Rowing is the single oldest intercollegiate sport, the first Harvard-Yale regatta being contested in 1852, the Crimson besting the Bulldogs by two lengths in as many miles.

Rowing is one of the most physically taxing sports around. Kiwi Pair all-star Eric Murray was ranked by Men’s Health as the #7 most fit athlete in the world, ahead of such modern legends as LeBron James, JJ Watt, Rafael Nadal, Blake Griffin, and Michael Phelps.

Rowing is one of the original sports in the modern Olympics, and the organizer of the very first, Baron Pierre de Coubertin, was a rower himself. The USA Olympic Rowing Team has training centers in Princeton, NJ, Oklahoma City, OK, and Chula Vista, CA as they select the third-highest Olympic delegation of any sport (48 athletes). The US Women haven’t lost a world title 8+ race since 2006, including 2 Olympic titles.

Rowing captures five key traits, among others: Harmony, Balance, Rhythm, Power, and Endurance.

While rowing may look effortless and almost weightless, those who know the sport well know that the rower is working all that much harder to keep the appearance as such. Rowing builds character unlike any other sport. In rowing, ego must be put aside for the greater good of the boat. In rowing, discipline and mental toughness are at a premium, preparing rowers for disproportionately successful academic and professional lives beyond the water. In rowing, strength is just as necessary as endurance, and vice-versa.
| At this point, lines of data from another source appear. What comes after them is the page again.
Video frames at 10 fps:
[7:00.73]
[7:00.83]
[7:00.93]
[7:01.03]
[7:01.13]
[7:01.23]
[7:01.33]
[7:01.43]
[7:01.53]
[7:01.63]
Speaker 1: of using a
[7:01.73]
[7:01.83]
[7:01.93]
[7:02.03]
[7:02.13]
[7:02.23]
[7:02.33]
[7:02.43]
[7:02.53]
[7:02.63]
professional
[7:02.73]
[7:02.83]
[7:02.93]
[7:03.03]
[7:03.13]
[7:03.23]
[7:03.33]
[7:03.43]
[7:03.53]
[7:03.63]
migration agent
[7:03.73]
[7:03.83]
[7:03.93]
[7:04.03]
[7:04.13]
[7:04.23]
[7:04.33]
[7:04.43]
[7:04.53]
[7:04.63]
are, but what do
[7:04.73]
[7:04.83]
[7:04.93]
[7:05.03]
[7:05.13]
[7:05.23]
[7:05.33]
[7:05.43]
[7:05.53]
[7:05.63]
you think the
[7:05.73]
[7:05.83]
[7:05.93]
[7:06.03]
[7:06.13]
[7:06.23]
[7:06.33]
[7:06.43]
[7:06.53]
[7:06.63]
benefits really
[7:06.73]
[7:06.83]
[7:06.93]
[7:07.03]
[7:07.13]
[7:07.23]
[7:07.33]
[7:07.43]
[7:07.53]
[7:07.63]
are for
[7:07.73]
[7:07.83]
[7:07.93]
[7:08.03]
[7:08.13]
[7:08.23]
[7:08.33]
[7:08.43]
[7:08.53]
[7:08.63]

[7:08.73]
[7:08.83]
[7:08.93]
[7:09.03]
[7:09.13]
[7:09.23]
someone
Rowing is the panacea for “I quit”. Racing is the difference between “casual” and “I play to win”. CYRA is the difference between “good enough” and “I can do better”. CYRA is the difference between “I came to race” and “I play for keeps”. 

Rowing is an Incredible Physical Activity 

1. Rowing combines a full-body fitness sport with a recreational activity, offering a complete physical and mental conditioning program all in one.
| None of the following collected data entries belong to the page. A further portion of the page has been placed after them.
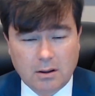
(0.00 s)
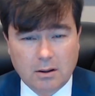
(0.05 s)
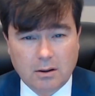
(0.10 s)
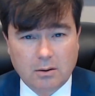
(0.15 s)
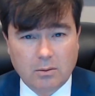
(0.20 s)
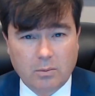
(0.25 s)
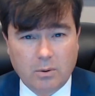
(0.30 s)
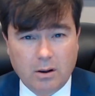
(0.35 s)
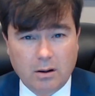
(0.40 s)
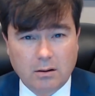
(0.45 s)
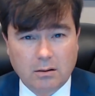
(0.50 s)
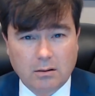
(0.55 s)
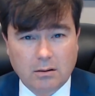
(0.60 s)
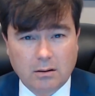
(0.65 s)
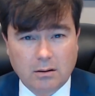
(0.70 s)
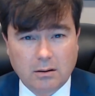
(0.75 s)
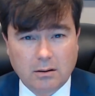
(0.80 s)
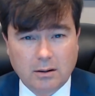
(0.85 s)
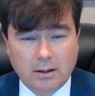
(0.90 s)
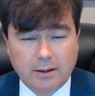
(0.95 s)
Well,
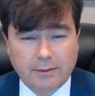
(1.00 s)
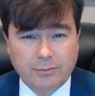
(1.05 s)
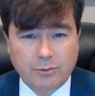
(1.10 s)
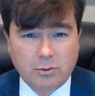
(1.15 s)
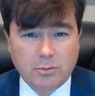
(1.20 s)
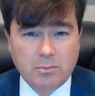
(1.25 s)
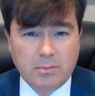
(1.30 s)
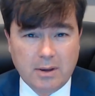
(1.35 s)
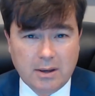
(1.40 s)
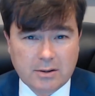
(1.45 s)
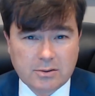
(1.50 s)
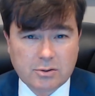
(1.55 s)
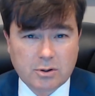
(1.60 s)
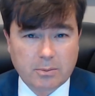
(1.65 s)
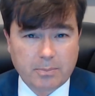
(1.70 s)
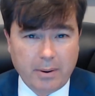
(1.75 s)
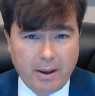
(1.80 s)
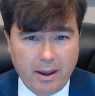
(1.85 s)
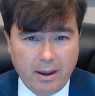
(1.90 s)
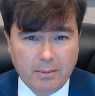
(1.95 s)
if you miss your
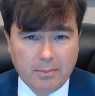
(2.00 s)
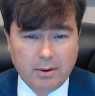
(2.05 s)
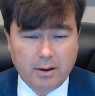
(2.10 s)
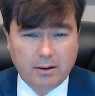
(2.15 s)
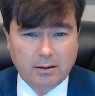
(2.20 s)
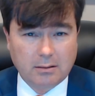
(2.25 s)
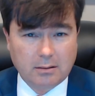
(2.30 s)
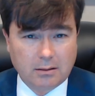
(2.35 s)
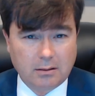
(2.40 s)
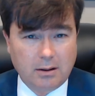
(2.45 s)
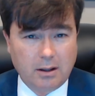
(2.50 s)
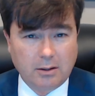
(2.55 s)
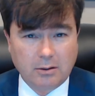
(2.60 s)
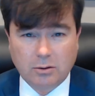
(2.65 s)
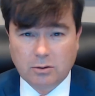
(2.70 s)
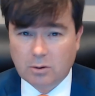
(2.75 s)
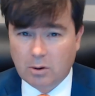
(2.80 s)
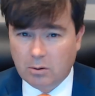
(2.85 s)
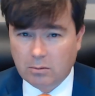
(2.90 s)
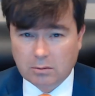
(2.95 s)
payment and
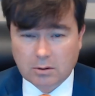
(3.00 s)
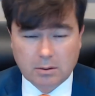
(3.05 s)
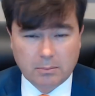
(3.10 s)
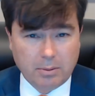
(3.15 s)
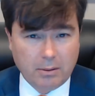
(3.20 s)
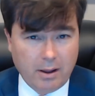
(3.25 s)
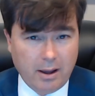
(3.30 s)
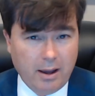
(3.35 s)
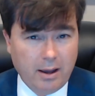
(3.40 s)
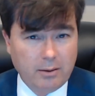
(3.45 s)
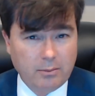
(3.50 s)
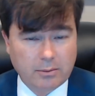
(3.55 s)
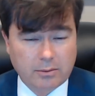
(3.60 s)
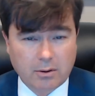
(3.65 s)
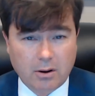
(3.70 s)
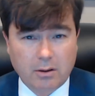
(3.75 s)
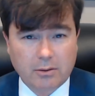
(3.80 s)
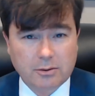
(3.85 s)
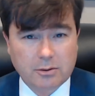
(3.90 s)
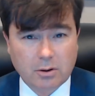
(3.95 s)
you don't comply with
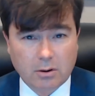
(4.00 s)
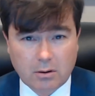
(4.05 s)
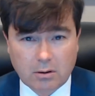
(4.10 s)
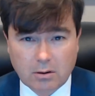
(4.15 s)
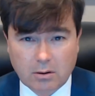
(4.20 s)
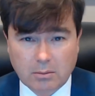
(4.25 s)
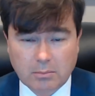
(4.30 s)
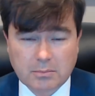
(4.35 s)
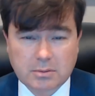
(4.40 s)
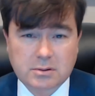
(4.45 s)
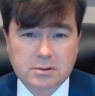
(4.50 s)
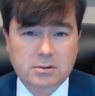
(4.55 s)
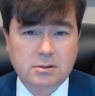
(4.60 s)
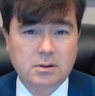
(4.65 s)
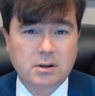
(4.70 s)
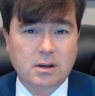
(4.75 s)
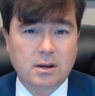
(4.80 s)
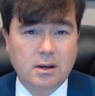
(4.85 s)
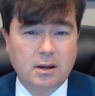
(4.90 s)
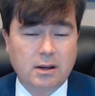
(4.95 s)
all the terms,
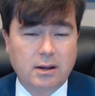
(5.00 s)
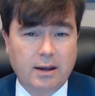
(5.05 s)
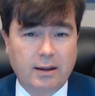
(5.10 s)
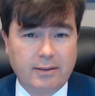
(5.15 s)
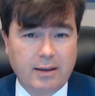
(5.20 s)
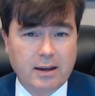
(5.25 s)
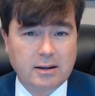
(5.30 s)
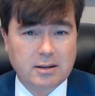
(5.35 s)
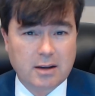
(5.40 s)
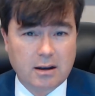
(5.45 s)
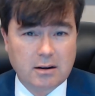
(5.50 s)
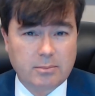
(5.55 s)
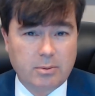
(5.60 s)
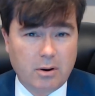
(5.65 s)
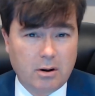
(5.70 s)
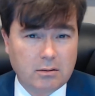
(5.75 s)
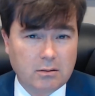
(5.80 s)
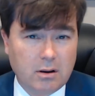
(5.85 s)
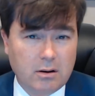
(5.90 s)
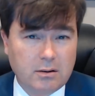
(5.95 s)
and that title
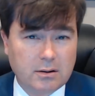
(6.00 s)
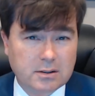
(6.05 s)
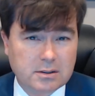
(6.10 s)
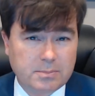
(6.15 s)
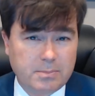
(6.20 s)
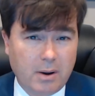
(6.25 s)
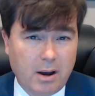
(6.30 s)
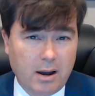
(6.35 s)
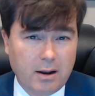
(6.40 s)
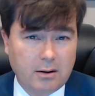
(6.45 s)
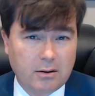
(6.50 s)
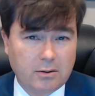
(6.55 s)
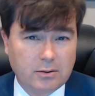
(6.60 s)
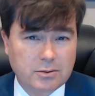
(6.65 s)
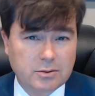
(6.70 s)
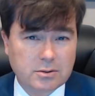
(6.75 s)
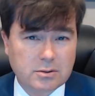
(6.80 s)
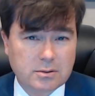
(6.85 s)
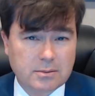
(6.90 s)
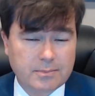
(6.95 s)
pawn loan
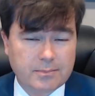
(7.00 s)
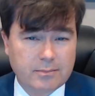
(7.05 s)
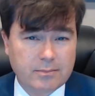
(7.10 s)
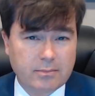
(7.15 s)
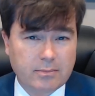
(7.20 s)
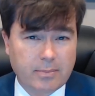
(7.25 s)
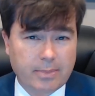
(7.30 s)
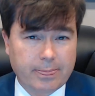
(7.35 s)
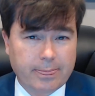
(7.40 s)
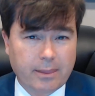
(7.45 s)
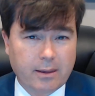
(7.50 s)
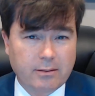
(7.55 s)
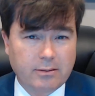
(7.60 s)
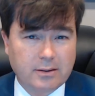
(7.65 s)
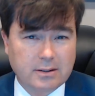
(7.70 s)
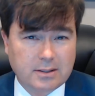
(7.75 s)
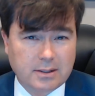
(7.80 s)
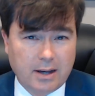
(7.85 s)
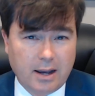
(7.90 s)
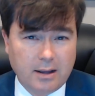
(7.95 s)
expires, the
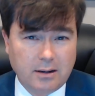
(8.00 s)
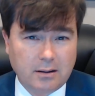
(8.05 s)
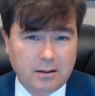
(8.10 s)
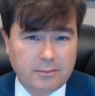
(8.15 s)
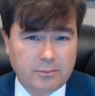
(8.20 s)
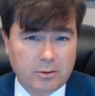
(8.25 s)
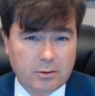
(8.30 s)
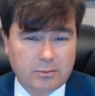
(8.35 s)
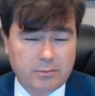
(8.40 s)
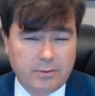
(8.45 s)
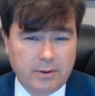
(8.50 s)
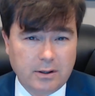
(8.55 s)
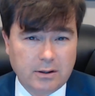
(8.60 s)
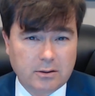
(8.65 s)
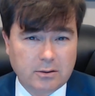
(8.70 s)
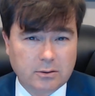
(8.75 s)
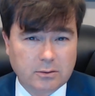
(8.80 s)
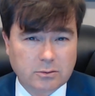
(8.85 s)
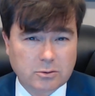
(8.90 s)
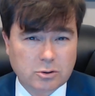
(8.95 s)
title of your
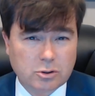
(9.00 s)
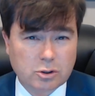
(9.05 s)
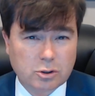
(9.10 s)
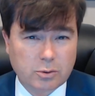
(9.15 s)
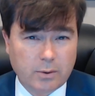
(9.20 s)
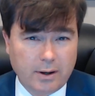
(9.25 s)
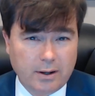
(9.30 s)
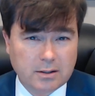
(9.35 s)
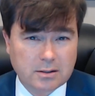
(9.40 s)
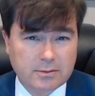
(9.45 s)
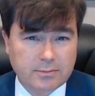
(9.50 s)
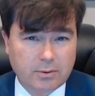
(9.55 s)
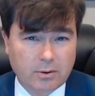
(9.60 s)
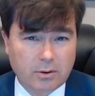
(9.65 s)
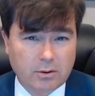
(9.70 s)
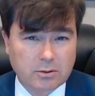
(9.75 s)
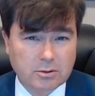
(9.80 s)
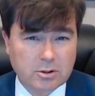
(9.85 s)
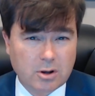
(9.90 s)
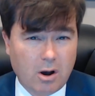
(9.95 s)
vehicle
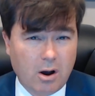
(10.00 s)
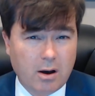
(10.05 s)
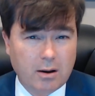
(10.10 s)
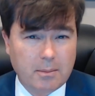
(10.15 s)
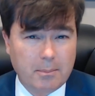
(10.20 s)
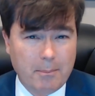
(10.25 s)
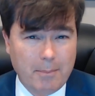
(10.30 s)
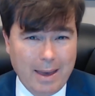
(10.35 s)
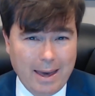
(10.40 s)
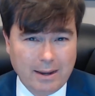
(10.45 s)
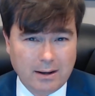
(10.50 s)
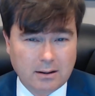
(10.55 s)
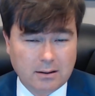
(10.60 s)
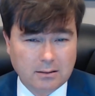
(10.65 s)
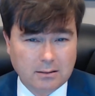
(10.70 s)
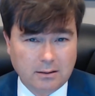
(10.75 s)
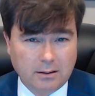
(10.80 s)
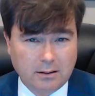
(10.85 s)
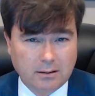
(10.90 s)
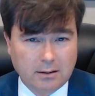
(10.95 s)
transfers
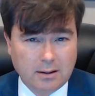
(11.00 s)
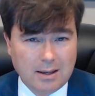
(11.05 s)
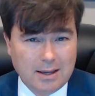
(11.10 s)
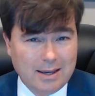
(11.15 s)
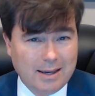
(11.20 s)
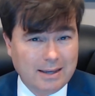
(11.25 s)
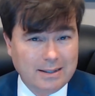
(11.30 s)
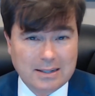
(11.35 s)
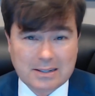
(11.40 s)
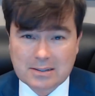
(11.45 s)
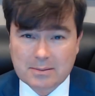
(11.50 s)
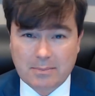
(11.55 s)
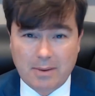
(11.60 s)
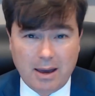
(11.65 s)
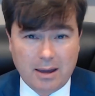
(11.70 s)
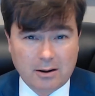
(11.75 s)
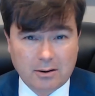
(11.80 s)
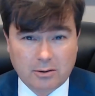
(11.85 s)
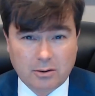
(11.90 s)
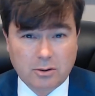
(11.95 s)
automatically. It doesn't
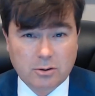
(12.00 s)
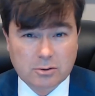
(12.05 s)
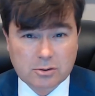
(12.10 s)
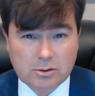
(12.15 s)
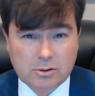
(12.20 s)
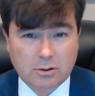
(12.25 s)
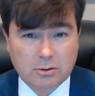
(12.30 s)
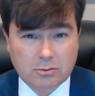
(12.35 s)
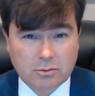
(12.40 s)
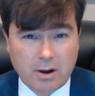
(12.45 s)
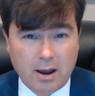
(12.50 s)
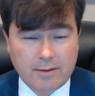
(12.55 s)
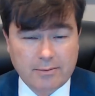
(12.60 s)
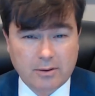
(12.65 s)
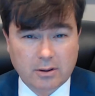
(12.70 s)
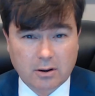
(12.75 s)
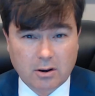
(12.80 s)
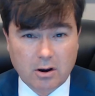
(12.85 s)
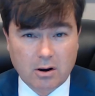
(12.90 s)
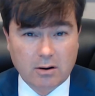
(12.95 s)
matter that you're still driving
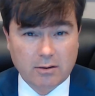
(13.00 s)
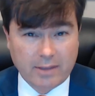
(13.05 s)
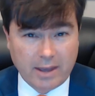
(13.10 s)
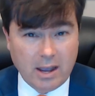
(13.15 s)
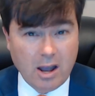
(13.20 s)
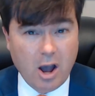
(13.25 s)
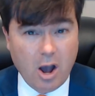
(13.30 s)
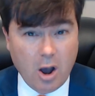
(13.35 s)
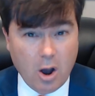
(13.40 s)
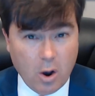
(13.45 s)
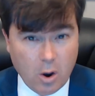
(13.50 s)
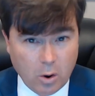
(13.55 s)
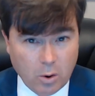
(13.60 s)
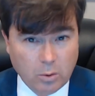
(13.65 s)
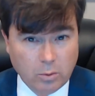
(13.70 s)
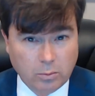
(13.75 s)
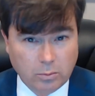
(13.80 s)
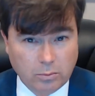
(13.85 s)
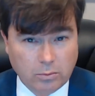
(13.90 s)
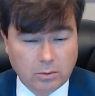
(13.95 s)
the car. They
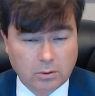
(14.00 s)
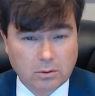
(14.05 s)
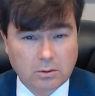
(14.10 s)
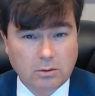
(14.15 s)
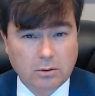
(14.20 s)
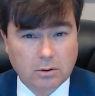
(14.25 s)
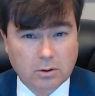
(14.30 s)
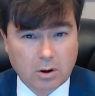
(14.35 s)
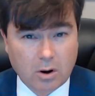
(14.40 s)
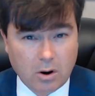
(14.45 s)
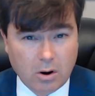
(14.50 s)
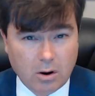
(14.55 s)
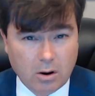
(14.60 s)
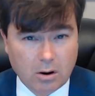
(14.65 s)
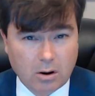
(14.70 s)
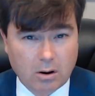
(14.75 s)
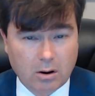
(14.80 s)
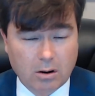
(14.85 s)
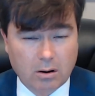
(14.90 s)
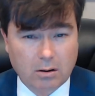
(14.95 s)
own your
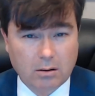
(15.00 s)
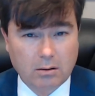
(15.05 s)
car.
2. Rowing requires a minimum of skills to achieve, (you can learn to row in one afternoon), yet will remain a challenge throughout the years as you continue to improve.

3. People of all ages, sizes, and physical limitations can learn to row and achieve a level of accomplishment that is both physically beneficial and personally rewarding. Rowing puts you in a unique and refreshing atmosphere – far from the madding crowd – one that stimulates your senses while challenging your efforts.

4. You’ll come to find that rowing never encourages boredom; that you’ll actually look forward to your next row, whether it’s to workout or work less. The fascinating sport of rowing, simply put, is a fun way to stay fit.

5. Athletes injured in other sports can find a home where they can continue to compete or work out safely. More than one football player, jogger, or tennis player has found a happy home in a boat. Rowers can continue to participate – including in competition – well into their 90′s, and among women over 50, rowing is one of the fastest growing sports.

Values, Role Models, and the Bigger Picture 

Many people like the fact that rowing strengthens a sense of duty and obligation to the team that is not as fully developed in other activities. An eight-oared crew can only go out if all eight rowers and the coxswain show up on time. Rowing reinforces the value of teamwork over an extended period for a common objective and teaches the values of deferred gratification, and mental toughness. It teaches people (young and old) to go beyond self imposed limits.

Competitive rowing demands the ultimate level of discipline, focus and teamwork from each individual. An endurance-based sport, rowing does more than improve your body, it enhances your spirit. In his speech at the annual Yale-Harvard regatta luncheon in June 2008, Tom Weil had this to say about the nature of rowing and why we row: “rowing is, in its essence, pure work . . . . if what you enjoy about a sport is the work that it takes to excel in it, and the disciplines and virtues that attach to that sort of activity, and how it is, more than almost any other sport, the ideal training for life, you cannot beat rowing."

Rowing is a rapidly growing sport in the United States.

Most evident in high school and collegiate women’s rowing. NCAA rules allow for 20 scholarships within Division I or II varsity women’s program. This is the highest scholarship count per women’s sport. There are over 180 university rowing programs in the United States. Masters, club and junior rowing is expanding across the country. Over 80 high school/junior programs exist in the Midwest alone.